В конце концов ее голос стал представляться ей врагом, подавленным и все-таки опасным, который таится в ней самой и может вырваться и разрушить ее счастье.
Даже когда соседи, которые иногда приглашали их на праздники в гости, пели за столом хором, она сидела и только улыбалась. Суеверный страх заставлял ее молчать.
Названия газет Колзаков давно уже мог различать, и вдруг однажды он без запинки прочел вслух и заголовок статьи, крепко провел ладонью по лбу, медленно начал читать дальше, сбился, заморгал, снова, вглядевшись, верно прочел несколько мелких строчек и, отбросив газету, обернулся к Леле. Она бросилась его обнимать, еле дыша от пережитого волнения и чуть не плача от радости, благодарно целовала его глаза.
Таким чудом было то, что зрение к нему возвращалось, что в ту минуту они, кажется, совсем не понимали смысла прочитанных строк.
Потом однажды утром Леля шла, спускаясь с горы, в город за хлебом.
Слепило утреннее солнце, гравий хрустел под ногами, сильно пахло какими-то душистыми листьями, и желобки по краям дороги были полны осыпавшихся цветочных лепестков. И по этой дороге мимо двориков, где на клумбах, обложенных белыми камушками, целыми снопами стояли высокие ирисы, шла навстречу Леле старушка с двумя тугими кислородными подушками. Низко согнувшись, глядя себе под ноги, она очень медленно поднималась в гору. И то, что она нисколько не спешила, потому что и не могла спешить на своих старых ногах, обутых в домашние мягкие туфли, и то, что подушек было две, и то, что кругом все так цвело и пряно пахло, щебетало и жужжало на лету и далеко внизу сквозь густую зелень просвечивало белесо-синее от зноя море, все это вдруг показалось Леле ужасным: старая женщина знала, что одной подушки будет мало, и сразу несла из города вторую, повинуясь долгу верности, или любви, или сострадания. Упорно и слабо шагала, не пытаясь спешить, зная, что все равно будет что будет, только надо сделать до конца все, что она в силах сделать...
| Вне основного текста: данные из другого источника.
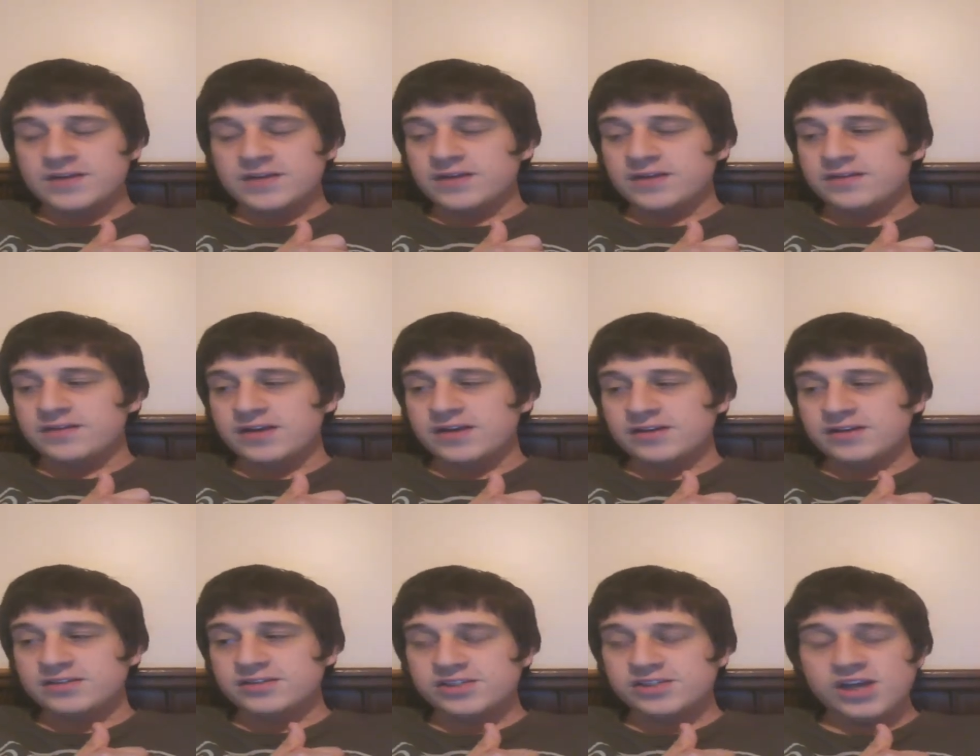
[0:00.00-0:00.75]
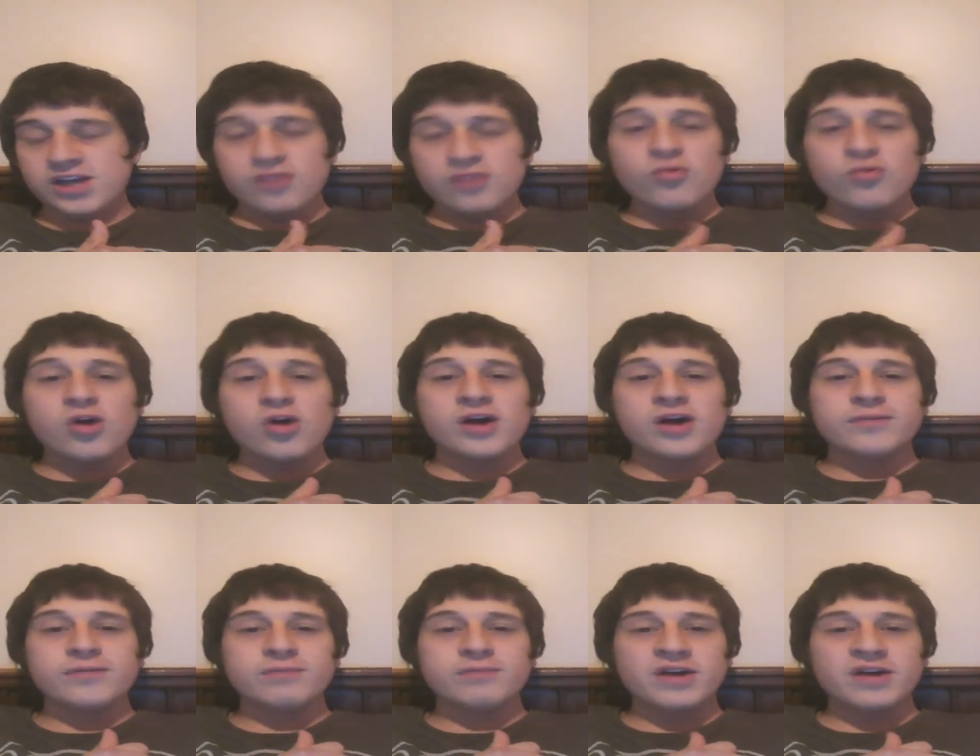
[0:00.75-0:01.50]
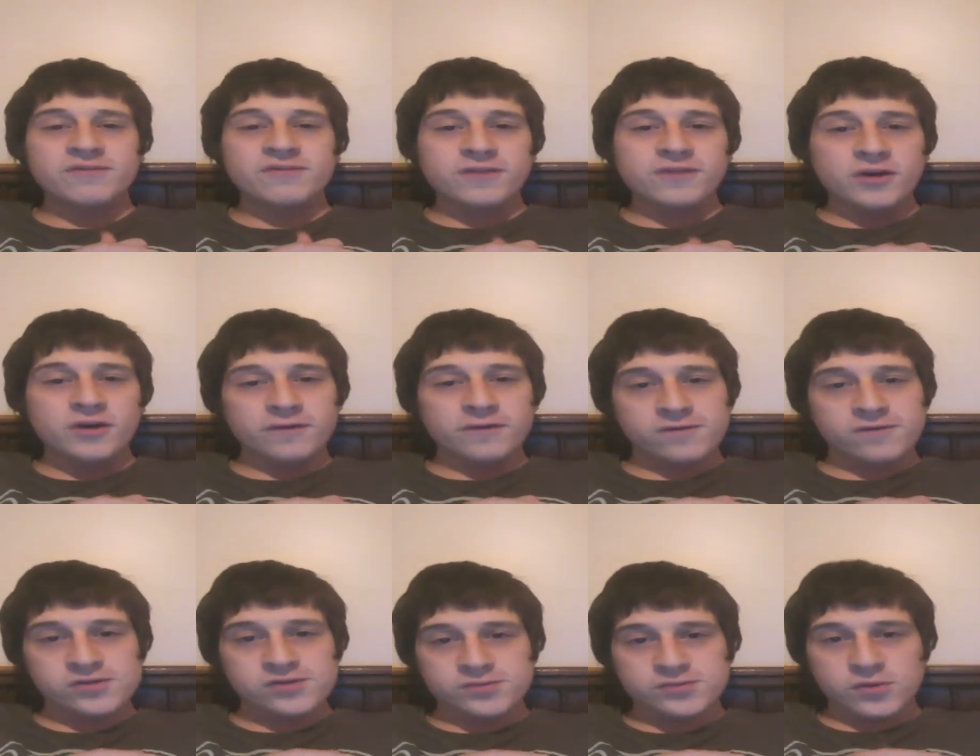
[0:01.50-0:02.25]
Now, in Gen 1, my very
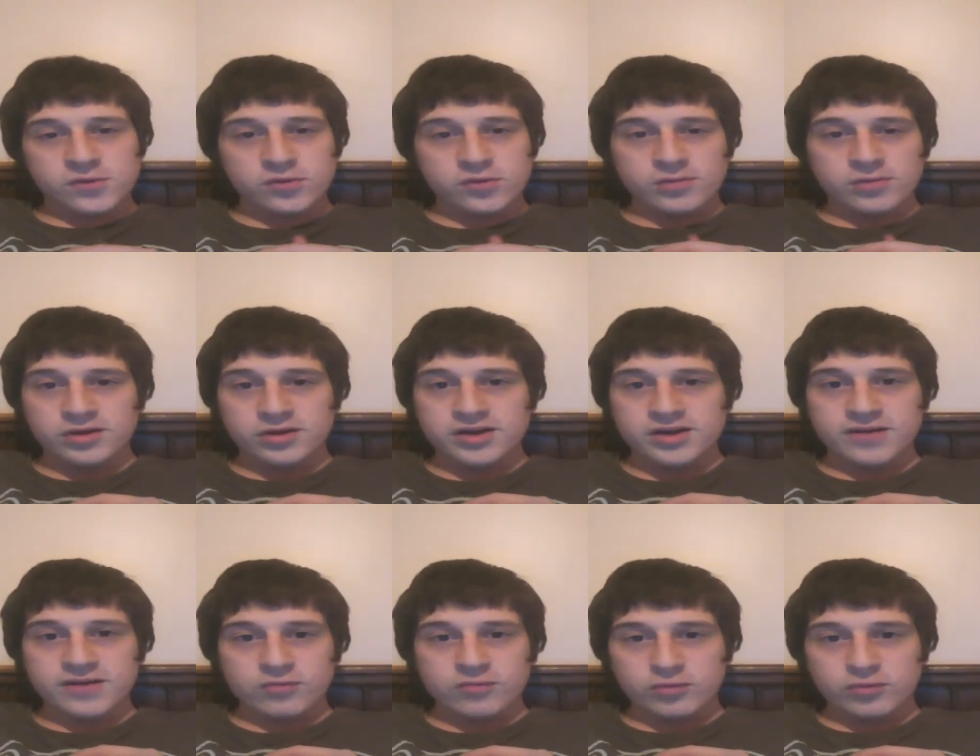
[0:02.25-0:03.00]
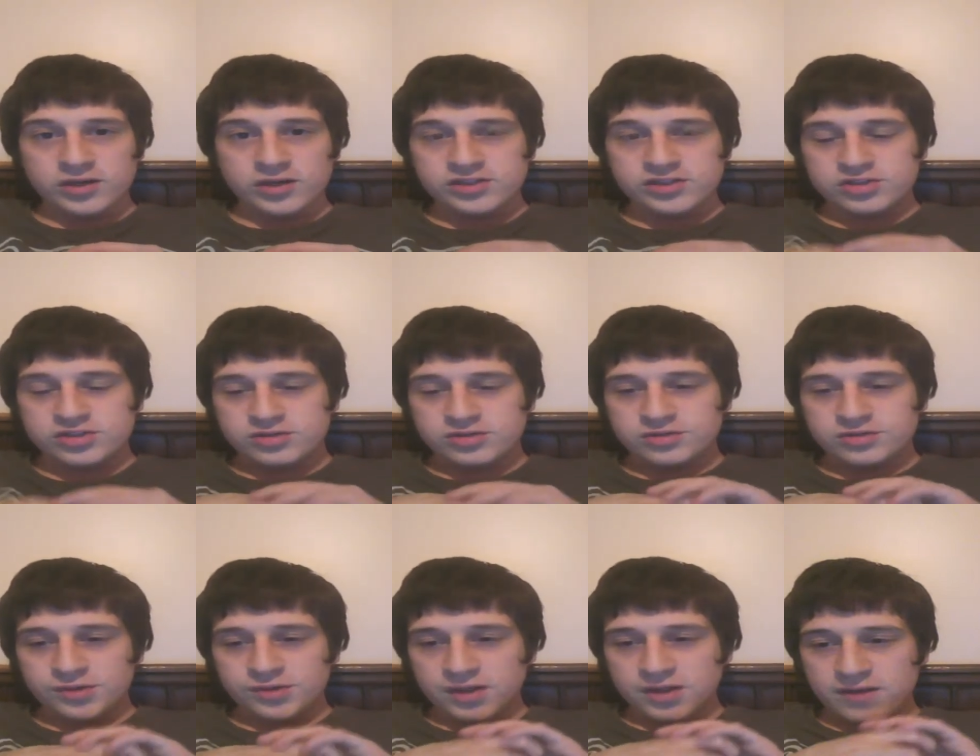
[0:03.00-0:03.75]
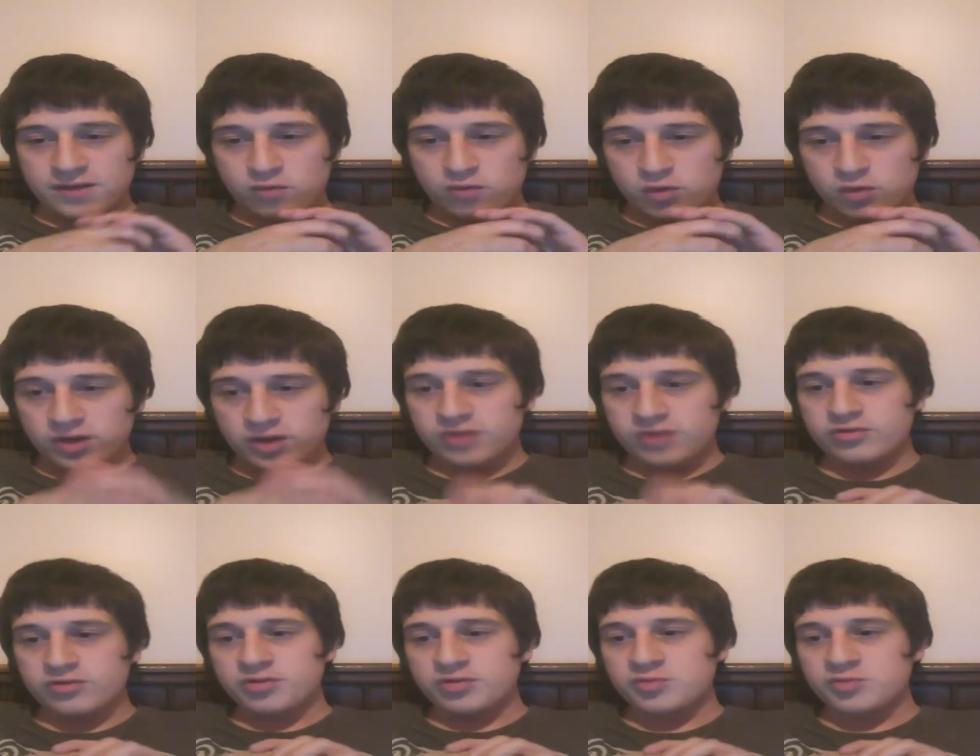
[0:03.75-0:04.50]
first Pokemon to ever reach level
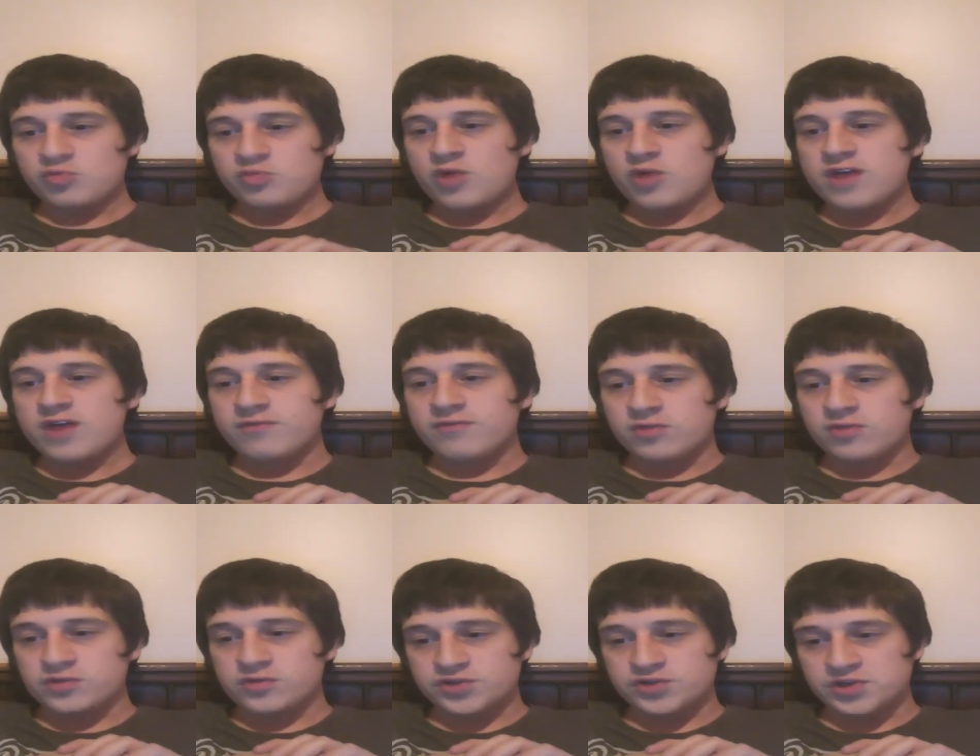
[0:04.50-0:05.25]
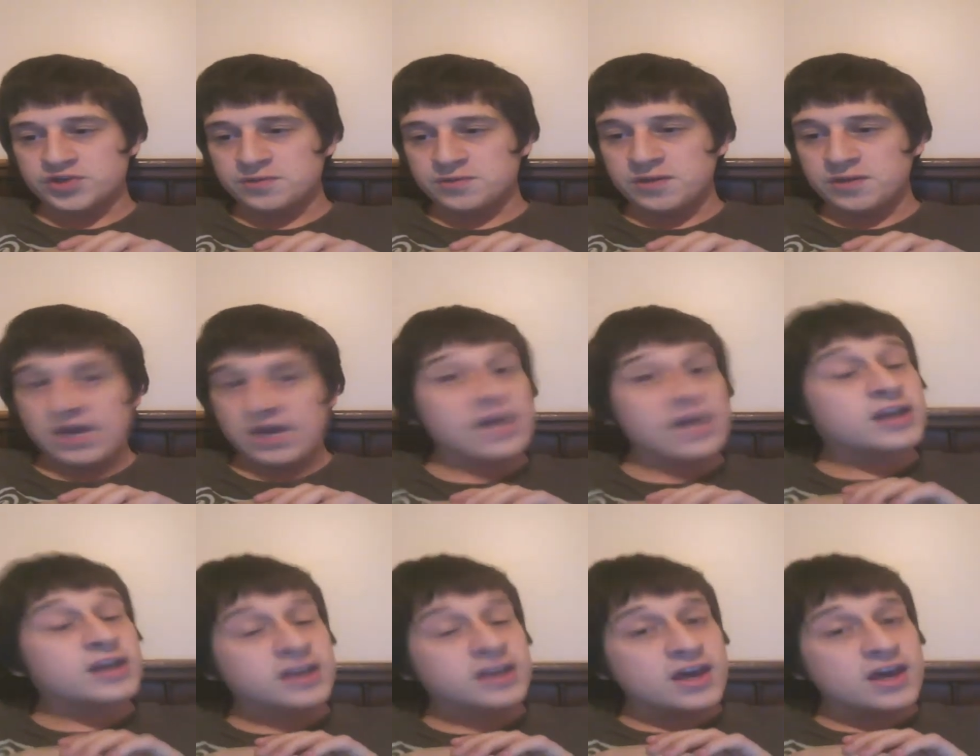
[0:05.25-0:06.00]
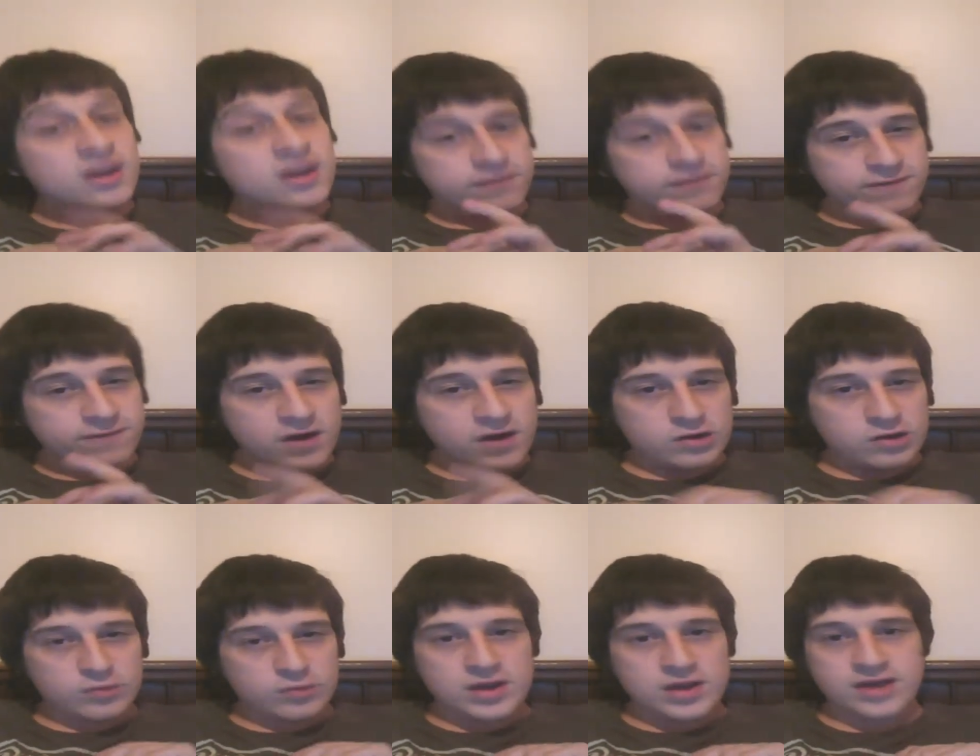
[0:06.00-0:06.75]
100 in red version, and again in
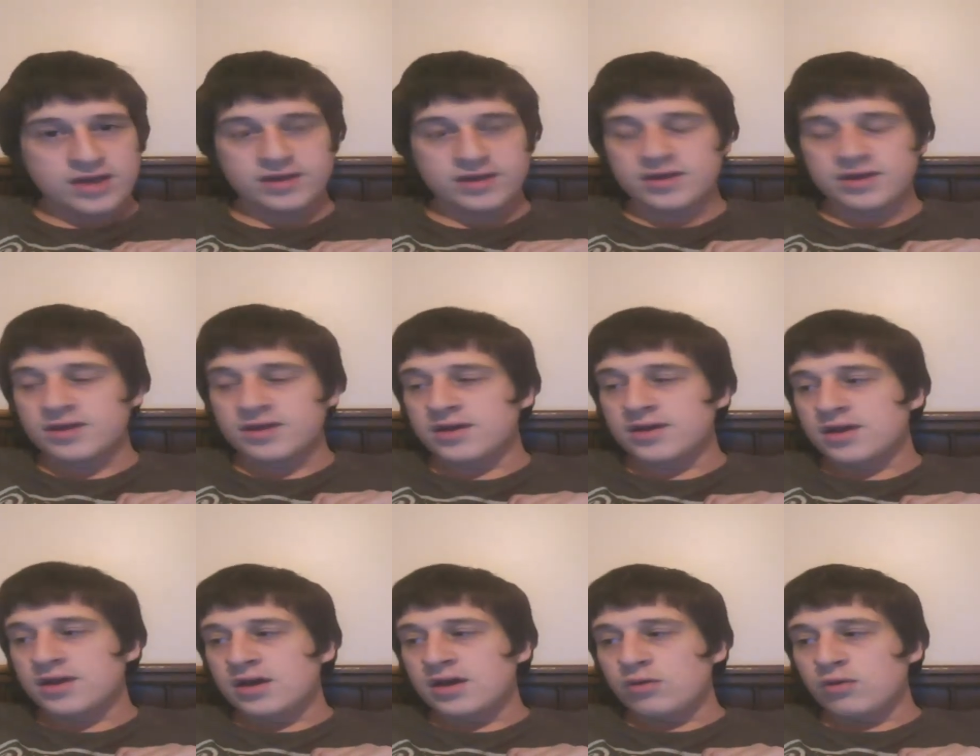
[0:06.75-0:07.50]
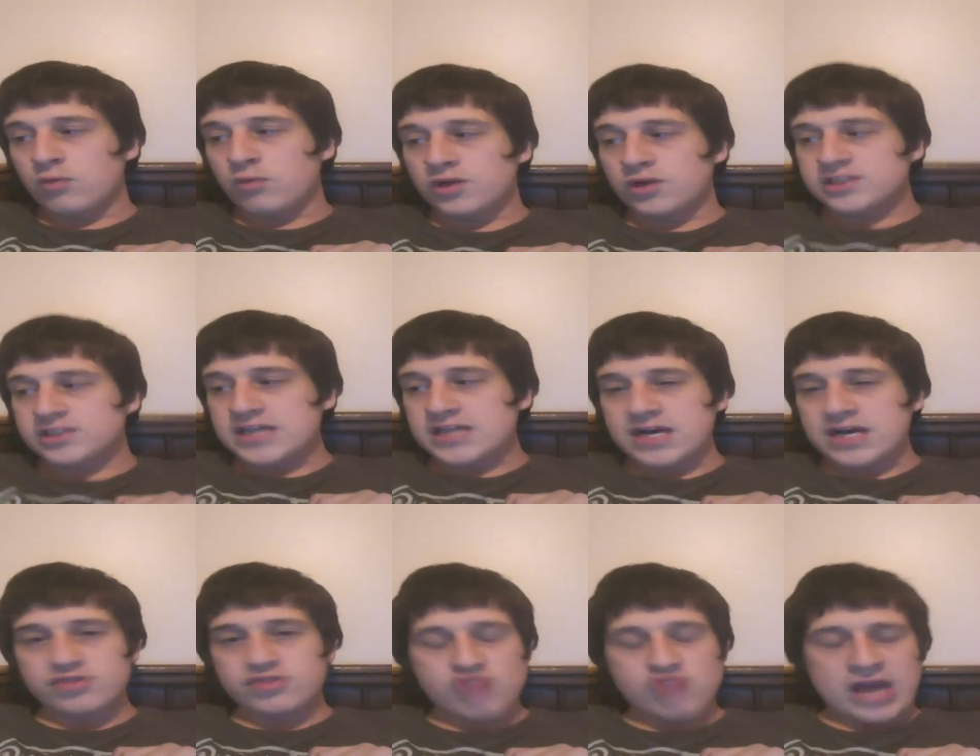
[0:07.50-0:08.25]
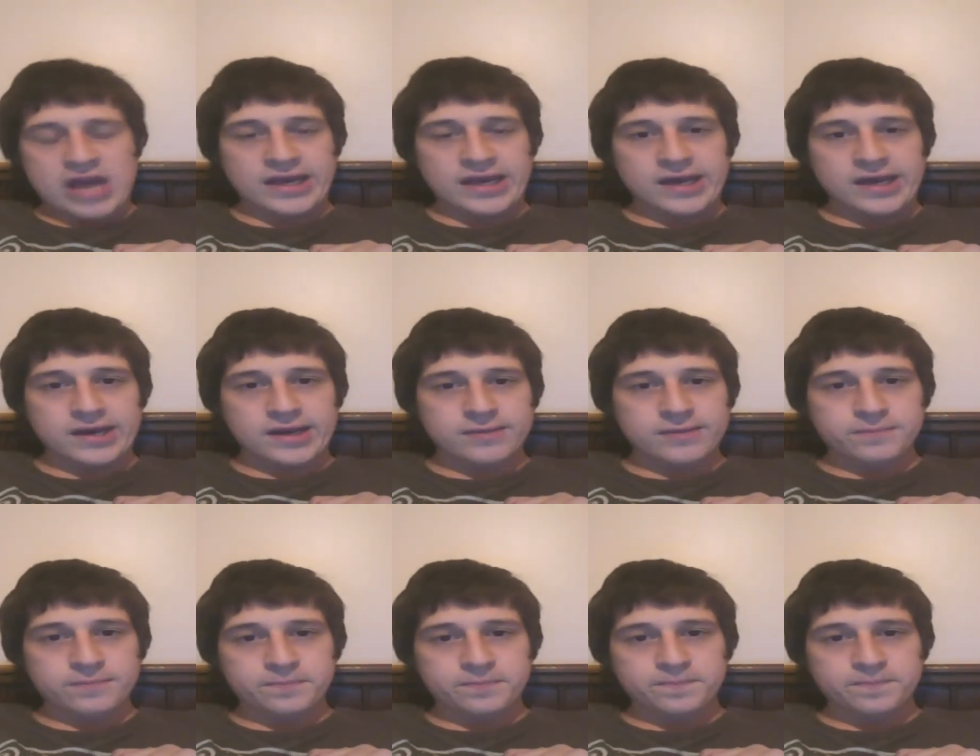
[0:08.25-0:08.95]
Fire Red, was uh, Dragonite.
Леля услышала, как, тревожно и любопытно глядя старушке вслед, какие-то женщины, выглядывавшие из калитки, говорили: "Сенофонтова!.."
Она об этом тут же позабыла, и только спустя некоторое время, когда сосед-грузчик зашел к Колзакову и сказал: "Тут в переулке у старухи одной сын помер. С горки на руках нужно донести до шоссе, поможем, что ли?" Колзаков стал собираться и спросил, кто помер, и тут Леля опять услышала: Ксенофонтов...
Они пошли все втроем. У домика Ксенофонтовых с крыльца свешивались пышные гроздья глициний. Соседские восковые старушки теснились, заглядывая в двери с неудержимым детским любопытством, с каким малыши заглядывают в двери школы, куда им скоро предстоит пойти.
Перед ними отворили дверь, и они вошли, стараясь ступать потише, в душную комнату с закрытыми ставнями. В головах человека, лежащего на столе, горели желтые огоньки свечей, и узкие полоски солнечного света били сквозь щели в темноту. Одуряюще пахли вянущие цветы, исступленно жужжали мухи, гудели осы, и старушка, та самая, сидела и негнущейся ладонью тихонько отмахивала в сторонку мух от лба лежащего.